Each of such devices may contain one or more of computing device
2300, 2350, and an entire system may be made up of multiple
computing devices 2300, 2350 communicating with each other.
[0289] Computing device 2350 includes a processor 2352, memory
2364, an input/output device such as a display 2354, a
communication interface 2366, and a transceiver 2368, among other
components. The device 2350 may also be provided with a storage
device, such as a microdrive or other device, to provide additional
storage. Each of the components 2350, 2352, 2364, 2354, 2366, and
2368, are interconnected using various buses, and several of the
components may be mounted on a common motherboard or in other
manners as appropriate.
[0290] The processor 2352 can execute instructions within the
computing device 2350, including instructions stored in the memory
2364. The processor may be implemented as a chipset of chips that
include separate and multiple analog and digital processors.

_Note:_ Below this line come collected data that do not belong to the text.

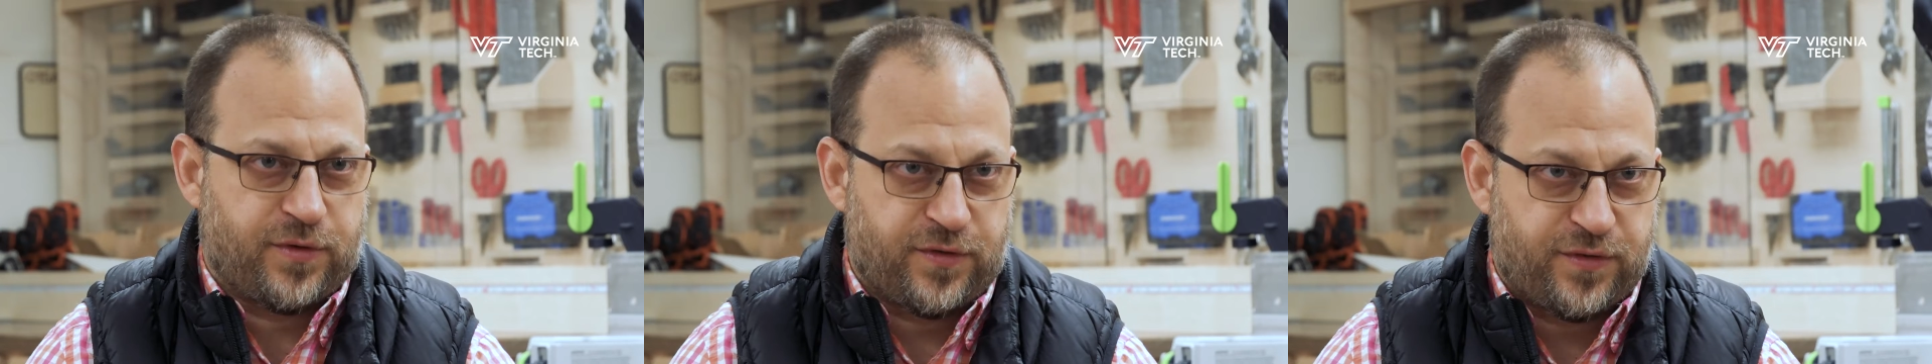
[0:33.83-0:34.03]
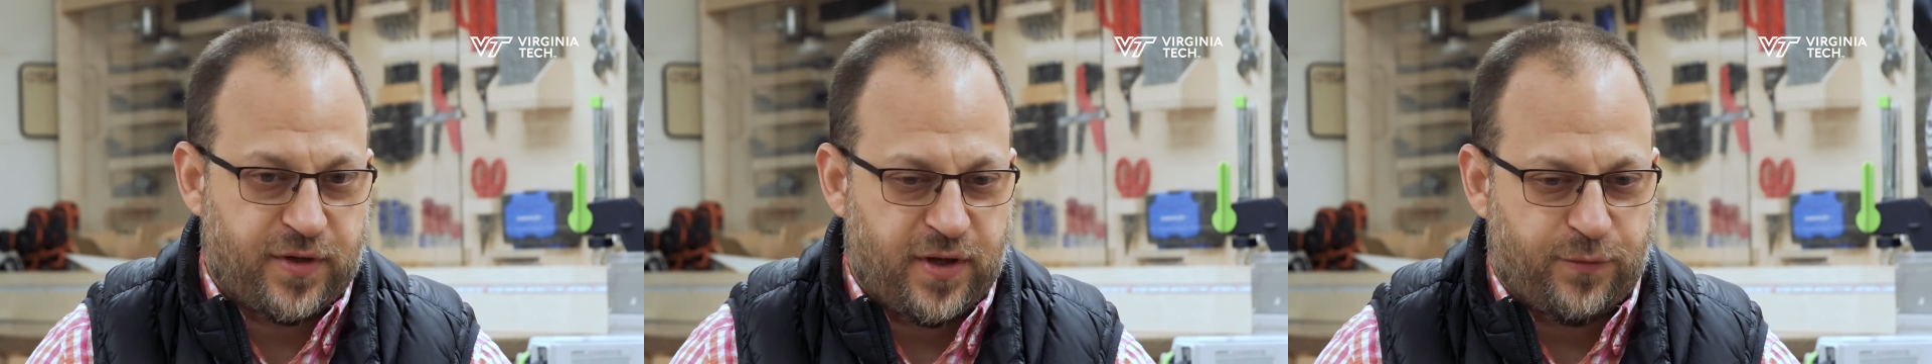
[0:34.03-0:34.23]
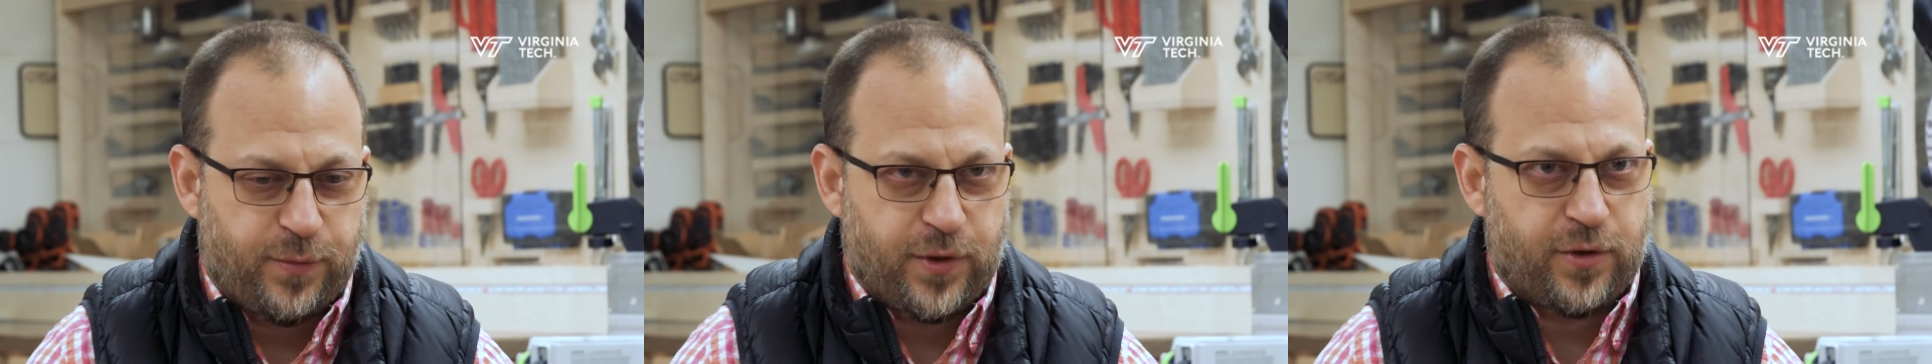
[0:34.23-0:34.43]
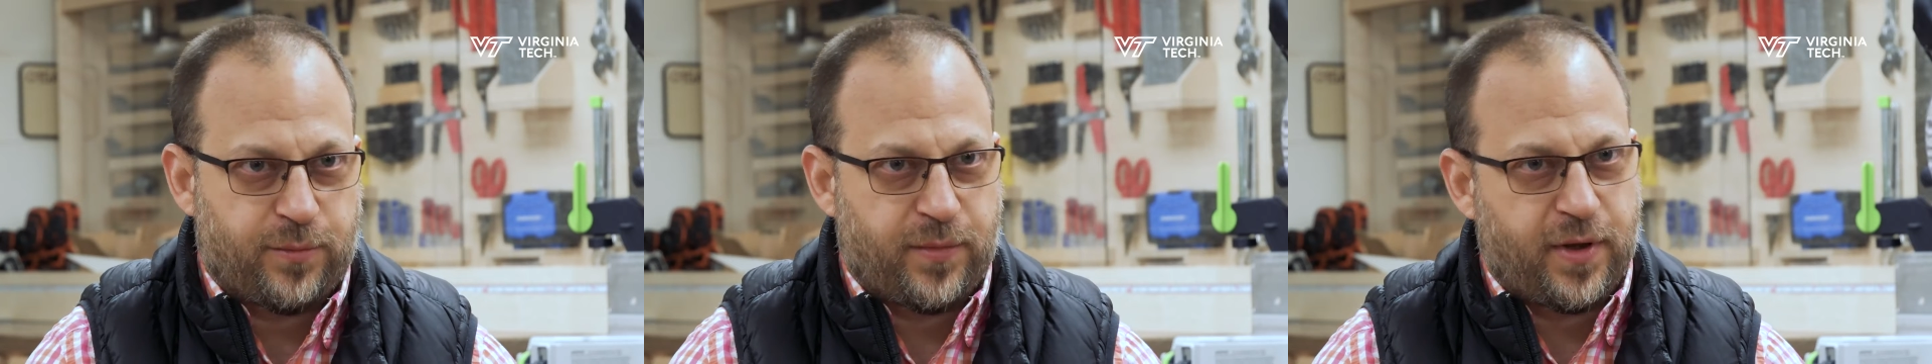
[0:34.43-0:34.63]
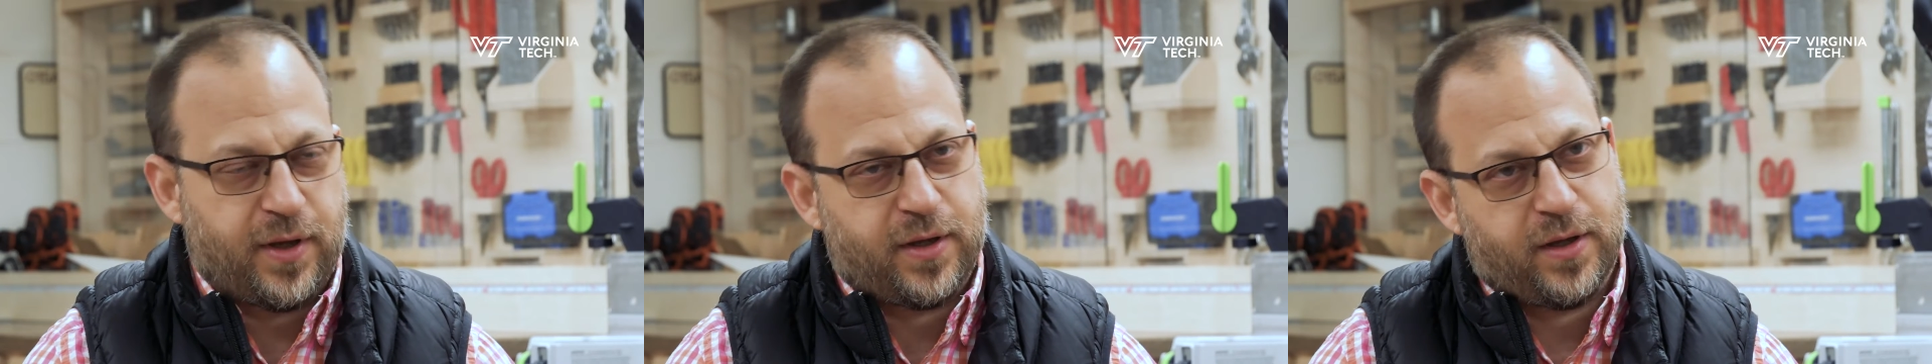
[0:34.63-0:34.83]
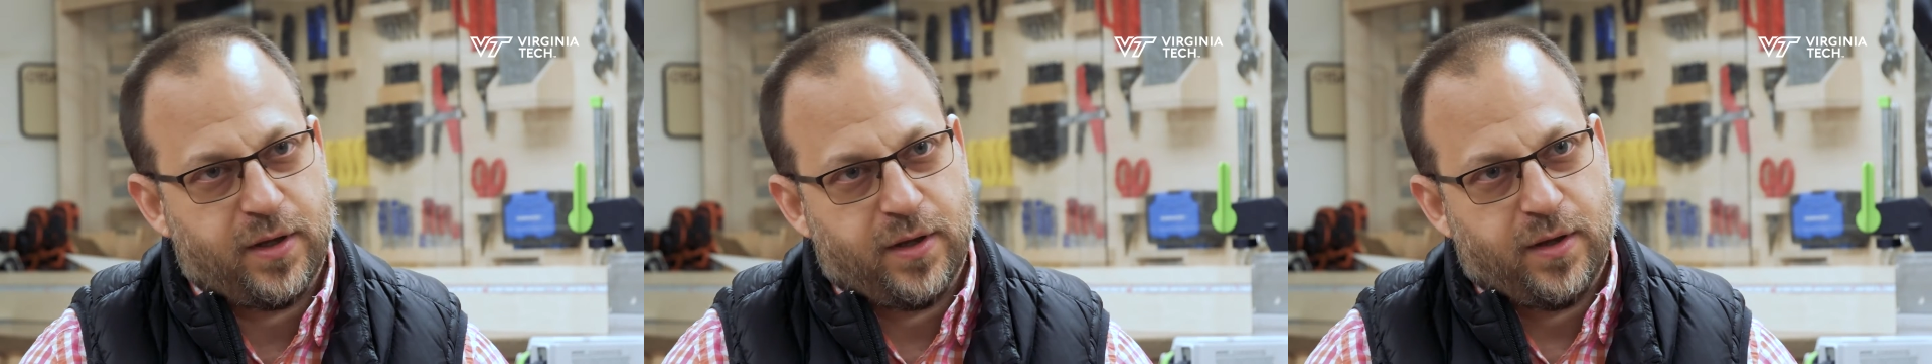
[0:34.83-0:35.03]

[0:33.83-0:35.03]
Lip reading: to see if we could make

Additionally, the processor may be implemented using any of a
number of architectures. For example, the processor 410 may be a
CISC (Complex Instruction Set Computers) processor, a RISC (Reduced
Instruction Set Computer) processor, or a MISC (Minimal Instruction
Set Computer) processor. The processor may provide, for example,
for coordination of the other components of the device 2350, such
as control of user interfaces, applications run by device 2350, and
wireless communication by device 2350.
[0291] Processor 2352 may communicate with a user through control
interface 2358 and display interface 2356 coupled to a display
2354. The display 2354 may be, for example, a TFT
(Thin-Film-Transistor Liquid Crystal Display) display or an OLED
(Organic Light Emitting Diode) display, or other appropriate
display technology. The display interface 2356 may comprise
appropriate circuitry for driving the display 2354 to present
graphical and other information to a user. The control interface
2358 may receive commands from a user and convert them for
submission to the processor 2352. In addition, an external
interface 2362 may be provide in communication with processor 2352,
so as to enable near area communication of device 2350 with other
devices. External interface 2362 may provide, for example, for
wired communication in some implementations, or for wireless
communication in other implementations, and multiple interfaces may
also be used.
[0292] The memory 2364 stores information within the computing
device 2350. The memory 2364 can be implemented as one or more of a
computer-readable medium or media, a volatile memory unit or units,
or a non-volatile memory unit or units. Expansion memory 2374 may
also be provided and connected to device 2350 through expansion
interface 2372, which may include, for example, a SIMM (Single In
Line Memory Module) card interface. Such expansion memory 2374 may
provide extra storage space for device 2350, or may also store
applications or other information for device 2350. Specifically,
expansion memory 2374 may include instructions to carry out or
supplement the processes described above, and may include secure
information also. Thus, for example, expansion memory 2374 may be
provide as a security module for device 2350, and may be programmed
with instructions that permit secure use of device 2350. In
addition, secure applications may be provided via the SIMM cards,
along with additional information, such as placing identifying
information on the SIMM card in a non-hackable manner.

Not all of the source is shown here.